Large employers may have to pay a tax penalty if they don’t offer affordable coverage that provides minimum value for at least 95% of their full-time employees and their dependents, or all but five full-time employees (whichever is greater), and at least one of their employees gets premium tax credits through Maine’s Health Insurance Marketplace.

The penalty for not offering coverage will be $2,000 multiplied by the number of full-time employees. The first 30 employees are exempted in the count. The penalty will be imposed starting Jan. 1, 2016, for coverage not offered in 2015.

The payment for offering coverage that isn’t affordable or doesn’t give minimum value is $3,000 multiplied by the number of full-time employees who receive premium tax credits. (The maximum payment may not be greater than the penalty that would have applied if the employer did not offer coverage.)

Medicaid-eligible employees can’t get premium tax credits, so employers will not face penalties for employees who receive Medicaid coverage, or for employees’ children who receive coverage through the Children’s Health Insurance Program (CHIP).

Q 49: What other ACA requirements apply to large employers?

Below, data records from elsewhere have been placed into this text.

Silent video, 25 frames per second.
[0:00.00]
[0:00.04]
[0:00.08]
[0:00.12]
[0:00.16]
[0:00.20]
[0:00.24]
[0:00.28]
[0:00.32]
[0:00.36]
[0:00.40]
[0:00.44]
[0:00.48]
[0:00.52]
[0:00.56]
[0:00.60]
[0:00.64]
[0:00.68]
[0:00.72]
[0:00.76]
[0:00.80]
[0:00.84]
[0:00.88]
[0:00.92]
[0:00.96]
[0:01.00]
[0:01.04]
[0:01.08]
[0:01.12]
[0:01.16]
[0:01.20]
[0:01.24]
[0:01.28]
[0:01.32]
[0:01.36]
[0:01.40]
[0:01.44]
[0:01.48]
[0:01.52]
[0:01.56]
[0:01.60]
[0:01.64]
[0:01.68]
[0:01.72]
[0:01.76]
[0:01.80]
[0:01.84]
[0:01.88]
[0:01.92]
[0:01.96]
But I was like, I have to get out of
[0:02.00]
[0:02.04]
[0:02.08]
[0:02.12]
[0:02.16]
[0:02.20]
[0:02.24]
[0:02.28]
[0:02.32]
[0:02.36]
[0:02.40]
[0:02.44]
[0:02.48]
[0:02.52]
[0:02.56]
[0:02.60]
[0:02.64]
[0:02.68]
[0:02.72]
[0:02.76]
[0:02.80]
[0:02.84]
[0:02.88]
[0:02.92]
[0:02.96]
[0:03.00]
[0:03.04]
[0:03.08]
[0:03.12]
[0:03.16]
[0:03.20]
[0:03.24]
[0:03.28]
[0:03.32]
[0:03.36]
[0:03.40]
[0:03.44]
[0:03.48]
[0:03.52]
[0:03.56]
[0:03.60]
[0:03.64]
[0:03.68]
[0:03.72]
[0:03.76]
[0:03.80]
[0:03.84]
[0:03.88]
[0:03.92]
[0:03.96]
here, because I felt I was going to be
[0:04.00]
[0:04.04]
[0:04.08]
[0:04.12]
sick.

A number of ACA requirements apply to non-grandfathered health plans that large employers offer on either an insured or self-insured basis. The requirements include: limits on out-of-pocket expenditures and waiting periods, no annual or lifetime dollar limits on coverage or cost-sharing for preventive services, the requirement that coverage be offered to adult children up to age 26, and the requirement of access to internal and external appeals. Also, large employers will be eligible for guaranteed issue of health insurance beginning in 2014, but not through the Marketplace, and the coverage will not be subject to the same rating requirements as small group coverage.


1 The proposed rules implementing employer-shared responsibility provisions have interpreted the phrase “and their dependents” to mean children under age 26, but not spouses. Final regulations have not yet been issued.